* Exercise data:
=====

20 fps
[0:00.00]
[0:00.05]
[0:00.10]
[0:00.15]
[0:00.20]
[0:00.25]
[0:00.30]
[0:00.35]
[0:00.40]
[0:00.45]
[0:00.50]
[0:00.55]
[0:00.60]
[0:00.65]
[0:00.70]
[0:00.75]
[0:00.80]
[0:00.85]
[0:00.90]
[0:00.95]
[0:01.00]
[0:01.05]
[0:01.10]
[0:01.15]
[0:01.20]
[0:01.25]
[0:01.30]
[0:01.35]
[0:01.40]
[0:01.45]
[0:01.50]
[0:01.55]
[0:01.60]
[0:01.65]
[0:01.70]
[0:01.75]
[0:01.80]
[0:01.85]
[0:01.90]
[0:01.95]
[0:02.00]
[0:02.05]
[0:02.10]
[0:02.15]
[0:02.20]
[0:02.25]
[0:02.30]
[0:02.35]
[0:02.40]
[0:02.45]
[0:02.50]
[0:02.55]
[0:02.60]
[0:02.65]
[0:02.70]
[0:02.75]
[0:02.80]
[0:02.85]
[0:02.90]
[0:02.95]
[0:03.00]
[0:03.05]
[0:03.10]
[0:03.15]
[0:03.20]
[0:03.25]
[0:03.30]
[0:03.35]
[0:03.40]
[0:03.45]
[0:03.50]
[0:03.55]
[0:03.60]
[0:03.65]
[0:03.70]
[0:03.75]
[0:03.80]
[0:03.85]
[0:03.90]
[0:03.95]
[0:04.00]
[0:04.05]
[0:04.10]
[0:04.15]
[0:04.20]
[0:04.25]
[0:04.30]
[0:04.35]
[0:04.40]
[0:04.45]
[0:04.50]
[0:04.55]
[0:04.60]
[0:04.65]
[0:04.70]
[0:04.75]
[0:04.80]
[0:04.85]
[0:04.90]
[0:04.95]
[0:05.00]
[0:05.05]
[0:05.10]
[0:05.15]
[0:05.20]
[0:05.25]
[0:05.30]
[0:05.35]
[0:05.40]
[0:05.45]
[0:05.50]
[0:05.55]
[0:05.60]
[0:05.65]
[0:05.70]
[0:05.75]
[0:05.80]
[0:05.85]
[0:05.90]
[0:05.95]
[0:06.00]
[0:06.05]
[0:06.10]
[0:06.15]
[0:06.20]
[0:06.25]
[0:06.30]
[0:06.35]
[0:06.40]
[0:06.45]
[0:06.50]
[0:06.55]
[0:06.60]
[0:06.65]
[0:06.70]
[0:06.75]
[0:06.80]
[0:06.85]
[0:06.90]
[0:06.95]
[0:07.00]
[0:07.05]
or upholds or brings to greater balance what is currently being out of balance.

=====

* Task details: Output the entire listing exactly as it appears above.

* Written response:
20 fps
[0:00.00]
[0:00.05]
[0:00.10]
[0:00.15]
[0:00.20]
[0:00.25]
[0:00.30]
[0:00.35]
[0:00.40]
[0:00.45]
[0:00.50]
[0:00.55]
[0:00.60]
[0:00.65]
[0:00.70]
[0:00.75]
[0:00.80]
[0:00.85]
[0:00.90]
[0:00.95]
[0:01.00]
[0:01.05]
[0:01.10]
[0:01.15]
[0:01.20]
[0:01.25]
[0:01.30]
[0:01.35]
[0:01.40]
[0:01.45]
[0:01.50]
[0:01.55]
[0:01.60]
[0:01.65]
[0:01.70]
[0:01.75]
[0:01.80]
[0:01.85]
[0:01.90]
[0:01.95]
[0:02.00]
[0:02.05]
[0:02.10]
[0:02.15]
[0:02.20]
[0:02.25]
[0:02.30]
[0:02.35]
[0:02.40]
[0:02.45]
[0:02.50]
[0:02.55]
[0:02.60]
[0:02.65]
[0:02.70]
[0:02.75]
[0:02.80]
[0:02.85]
[0:02.90]
[0:02.95]
[0:03.00]
[0:03.05]
[0:03.10]
[0:03.15]
[0:03.20]
[0:03.25]
[0:03.30]
[0:03.35]
[0:03.40]
[0:03.45]
[0:03.50]
[0:03.55]
[0:03.60]
[0:03.65]
[0:03.70]
[0:03.75]
[0:03.80]
[0:03.85]
[0:03.90]
[0:03.95]
[0:04.00]
[0:04.05]
[0:04.10]
[0:04.15]
[0:04.20]
[0:04.25]
[0:04.30]
[0:04.35]
[0:04.40]
[0:04.45]
[0:04.50]
[0:04.55]
[0:04.60]
[0:04.65]
[0:04.70]
[0:04.75]
[0:04.80]
[0:04.85]
[0:04.90]
[0:04.95]
[0:05.00]
[0:05.05]
[0:05.10]
[0:05.15]
[0:05.20]
[0:05.25]
[0:05.30]
[0:05.35]
[0:05.40]
[0:05.45]
[0:05.50]
[0:05.55]
[0:05.60]
[0:05.65]
[0:05.70]
[0:05.75]
[0:05.80]
[0:05.85]
[0:05.90]
[0:05.95]
[0:06.00]
[0:06.05]
[0:06.10]
[0:06.15]
[0:06.20]
[0:06.25]
[0:06.30]
[0:06.35]
[0:06.40]
[0:06.45]
[0:06.50]
[0:06.55]
[0:06.60]
[0:06.65]
[0:06.70]
[0:06.75]
[0:06.80]
[0:06.85]
[0:06.90]
[0:06.95]
[0:07.00]
[0:07.05]
or upholds or brings to greater balance what is currently being out of balance.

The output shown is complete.